» EXERCISE: Go through the records and restate them word for word, omitting images.

Content starts

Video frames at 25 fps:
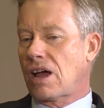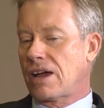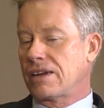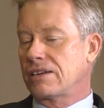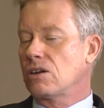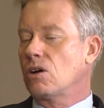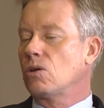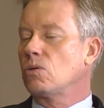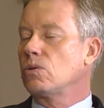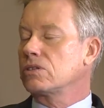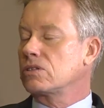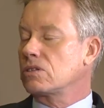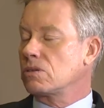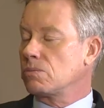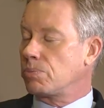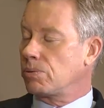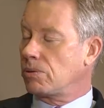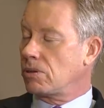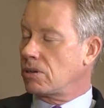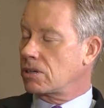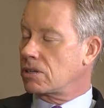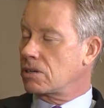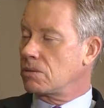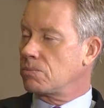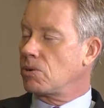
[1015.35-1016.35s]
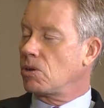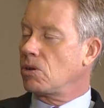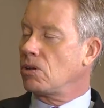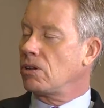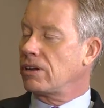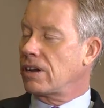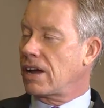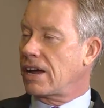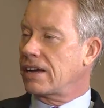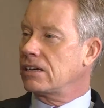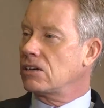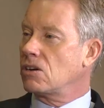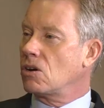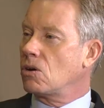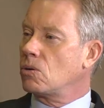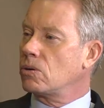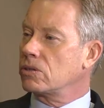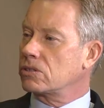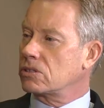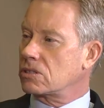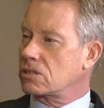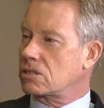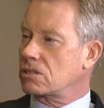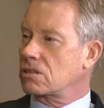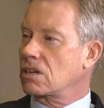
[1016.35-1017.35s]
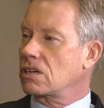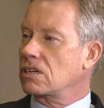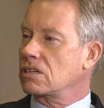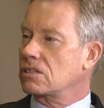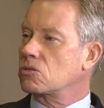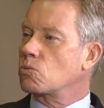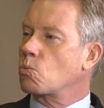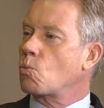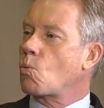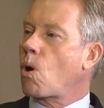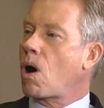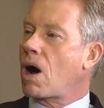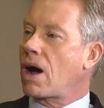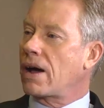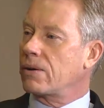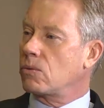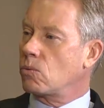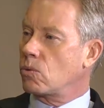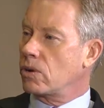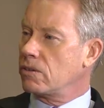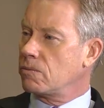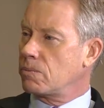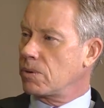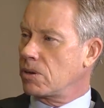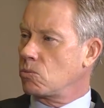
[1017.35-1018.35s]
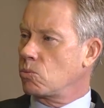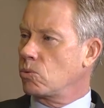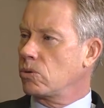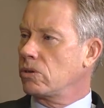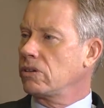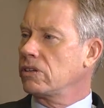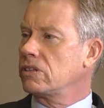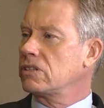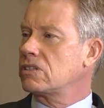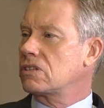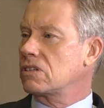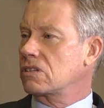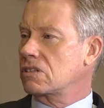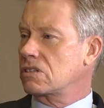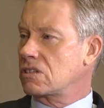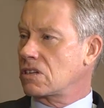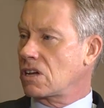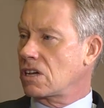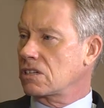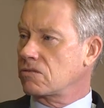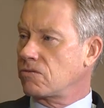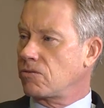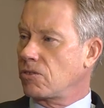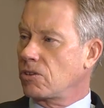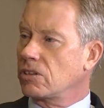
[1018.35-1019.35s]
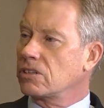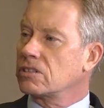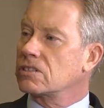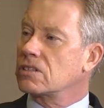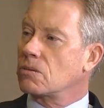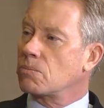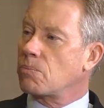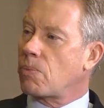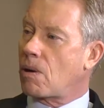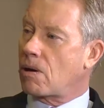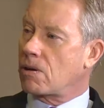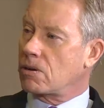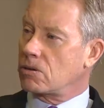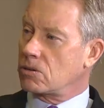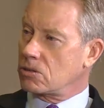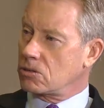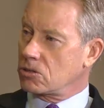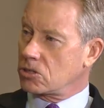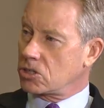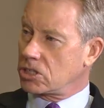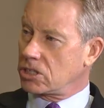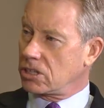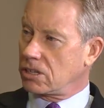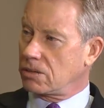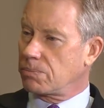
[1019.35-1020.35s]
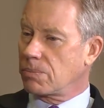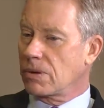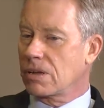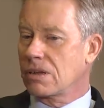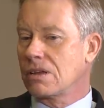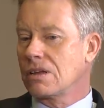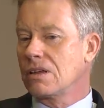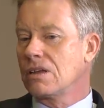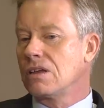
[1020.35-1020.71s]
I know it's applicable, and I know it's why we've been really successful as a partnership,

Content ends

» RESPONSE TO THE EXERCISE:
Video frames at 25 fps:
[1015.35-1016.35s]
[1016.35-1017.35s]
[1017.35-1018.35s]
[1018.35-1019.35s]
[1019.35-1020.35s]
[1020.35-1020.71s]
I know it's applicable, and I know it's why we've been really successful as a partnership,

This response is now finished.